De 2000 à 2004, il a été conseiller de Najib Mikati, un milliardaire et ancien Premier ministre originaire comme lui de Tripoli. Sa nomination a été parrainée par un groupe d’anciens Premiers ministres, dont Saad Hariri, Fouad Siniora et Mikati, après le rejet par le puissant mouvement chiite Hezbollah et ses alliés politiques de deux autres candidats.
Les groupes du mouvement de protestation, déclenché en octobre dernier pour exiger le départ de l’ensemble d’une classe dirigeante jugée corrompue et incompétente, ont rejeté la nomination de Moustapha Adib avant même qu’elle ne soit confirmée.
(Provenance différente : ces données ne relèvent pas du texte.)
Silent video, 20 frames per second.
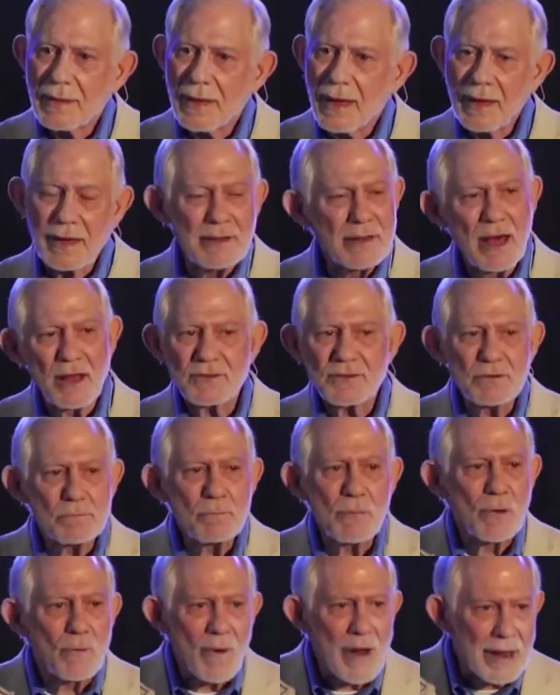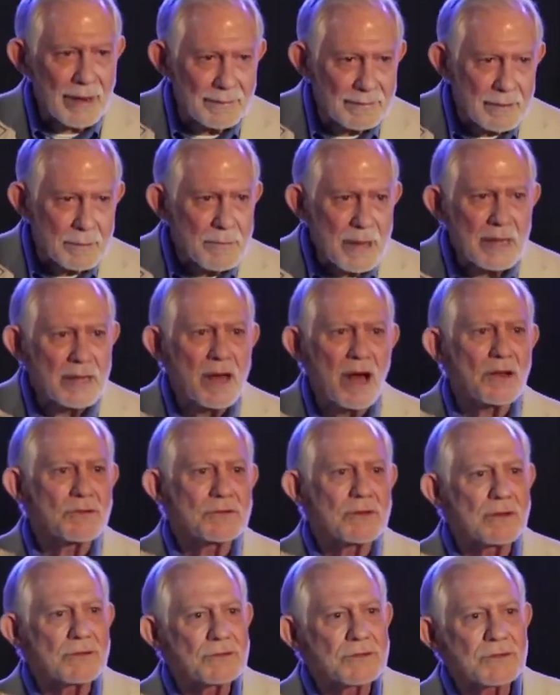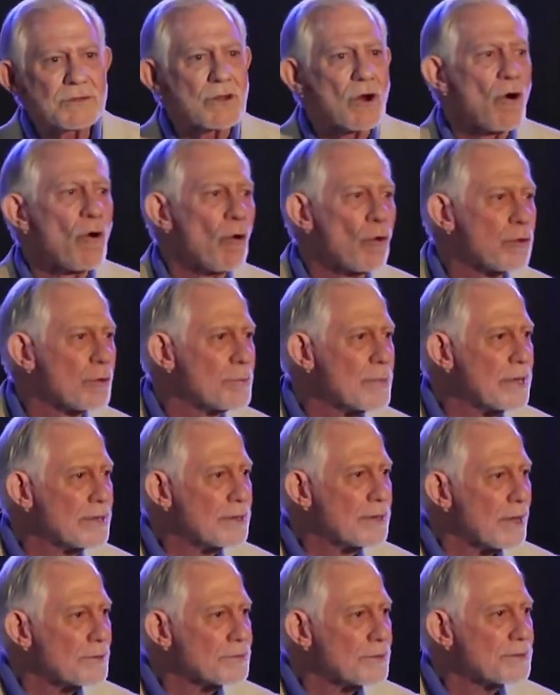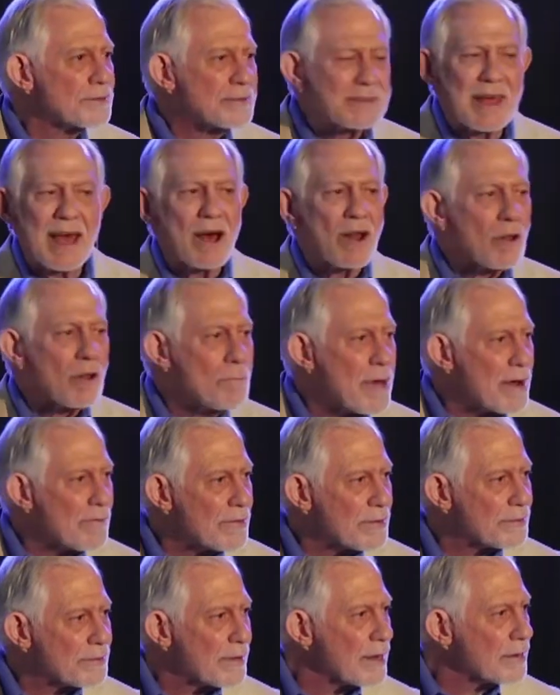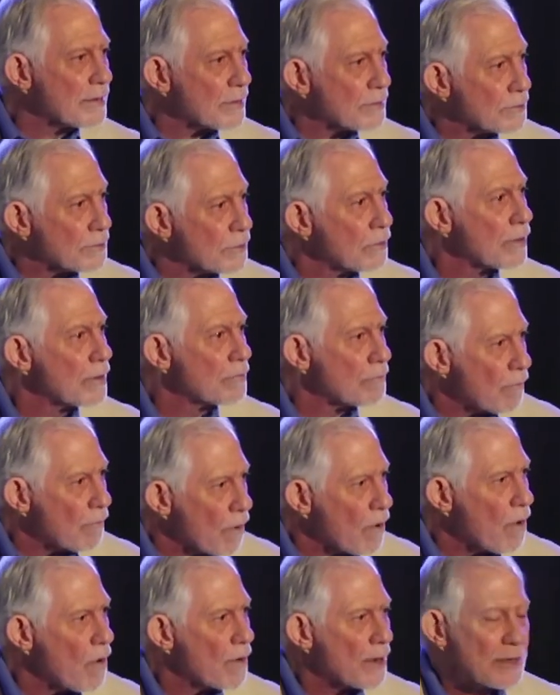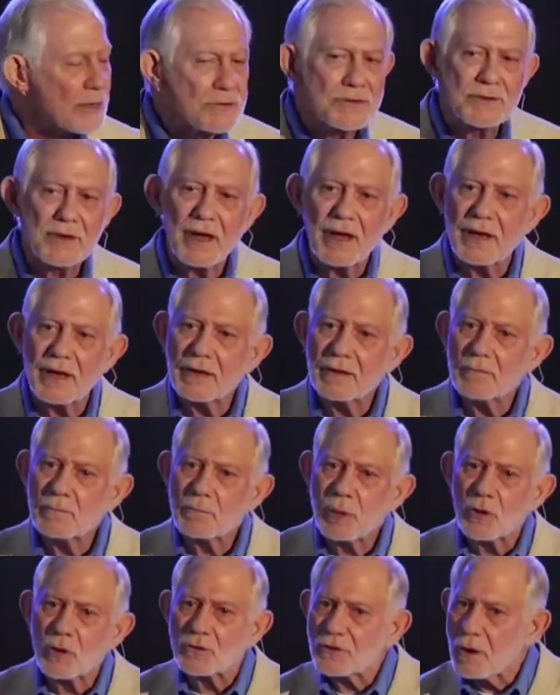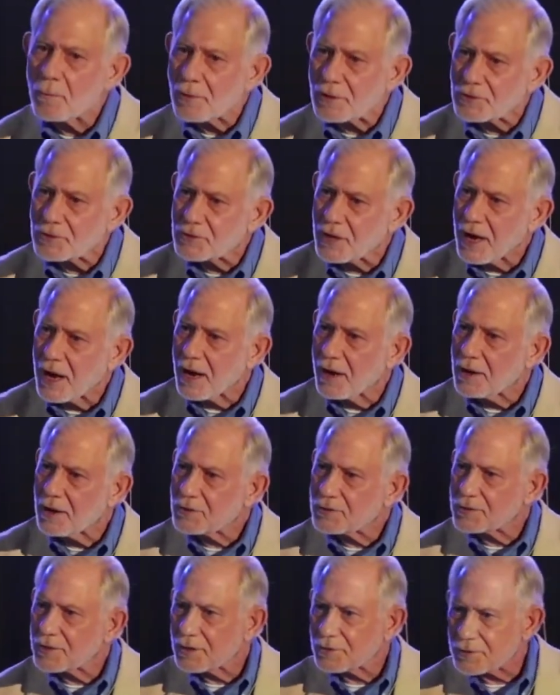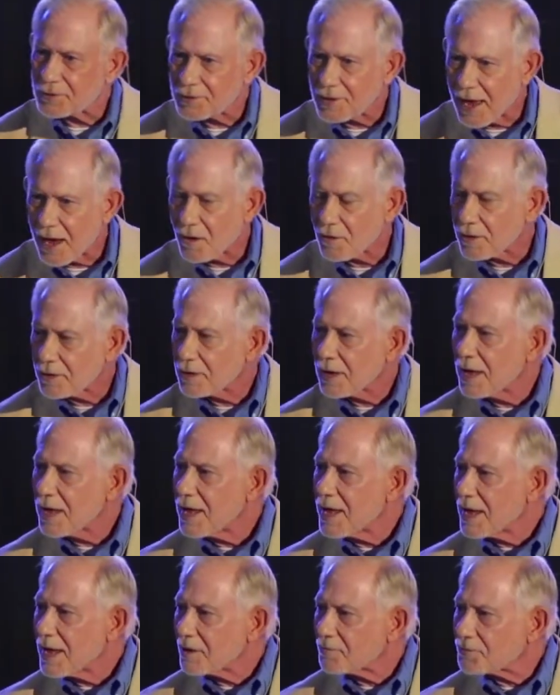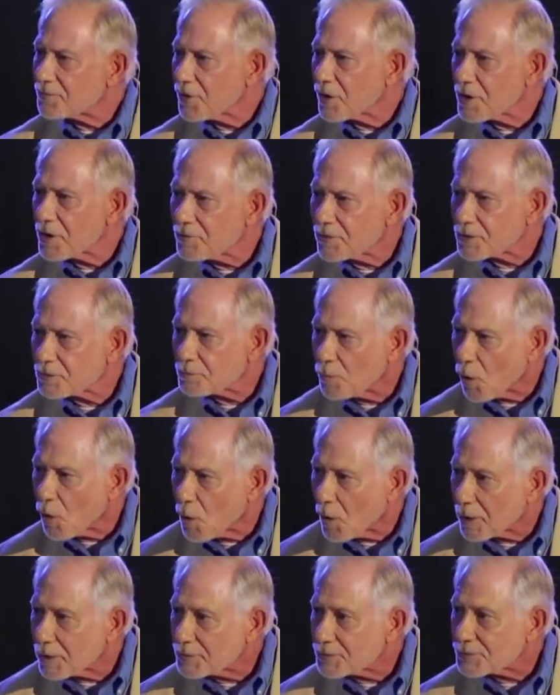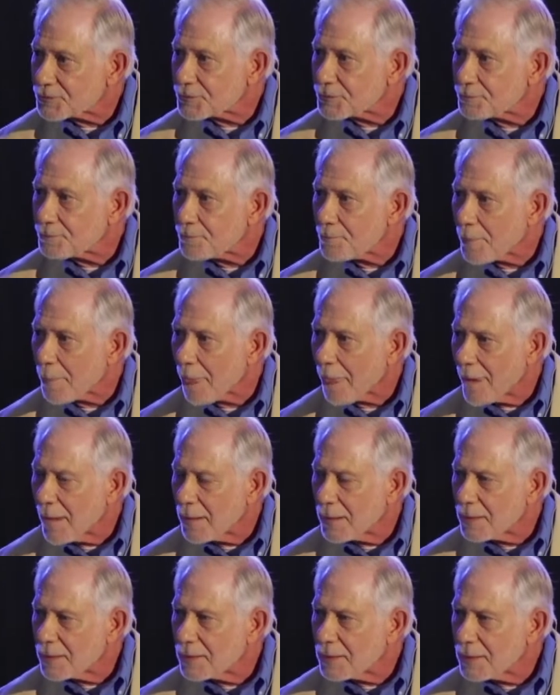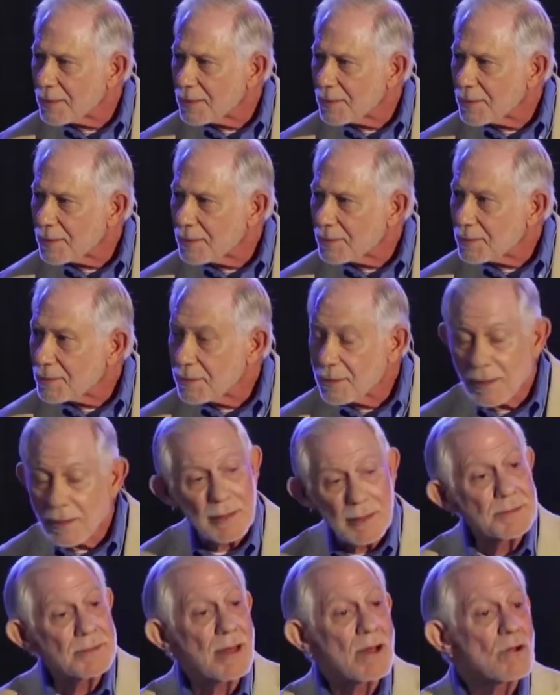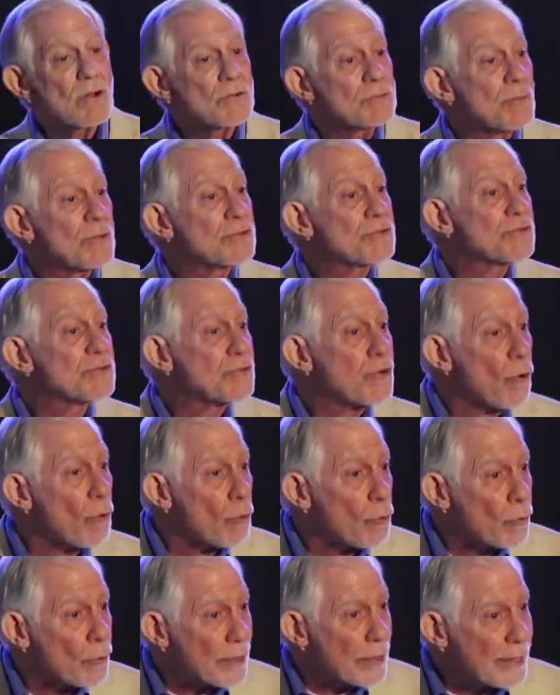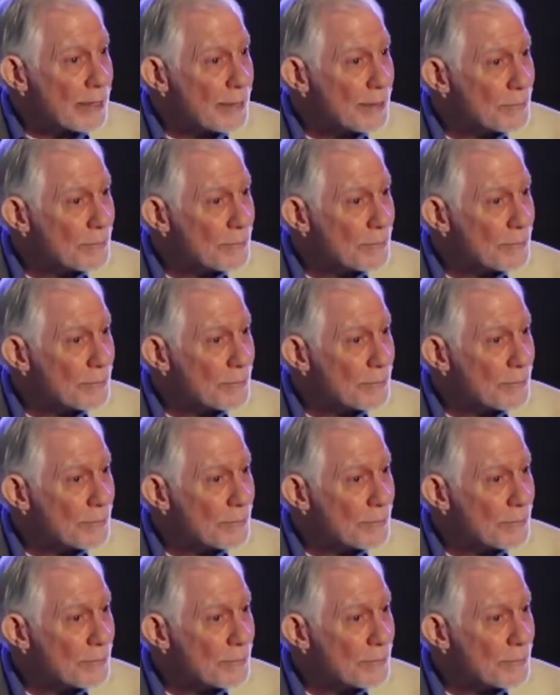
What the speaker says: and he doesn't berate them, he doesn't scold them, he doesn't tell them everything they're doing wrong. Instead, he pulls up a chair and he sits down in front of his boys, and he tells them a story.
Sur les réseaux sociaux, les militants n’ont pas tardé à comparer Adib à Diab, qui avait promis en vain en janvier de diriger un premier gouvernement de technocrates indépendant des partis traditionnels au pouvoir. « Moustapha Adib est un nouveau Hassan Diab, mais la différence est qu’il a l’aval du Courant du futur », peut-on lire sur Twitter, en référence à la formation politique de l’ex-Premier ministre Saad Hariri, qui détient le plus grand nombre de députés sunnites dans l’hémicycle.
Sur la page Facebook « Lebanon Rises Up – Germany », des militants libanais résidant en Allemagne ont qualifié Adib de produit du passé ne pouvant incarner le changement. « Nous ne voyons aucun changement pour le mieux dans la nomination de l’ambassadeur Moustapha Adib, car il est soumis au système de quotas en place au Liban », a déclaré le groupe, en référence au partage communautaire du pouvoir. Rappelant en outre que ce n’est pas un diplomate de carrière et qu’il doit sa nomination à Berlin à Mikati, conformément au système de quotas communautaires en vigueur.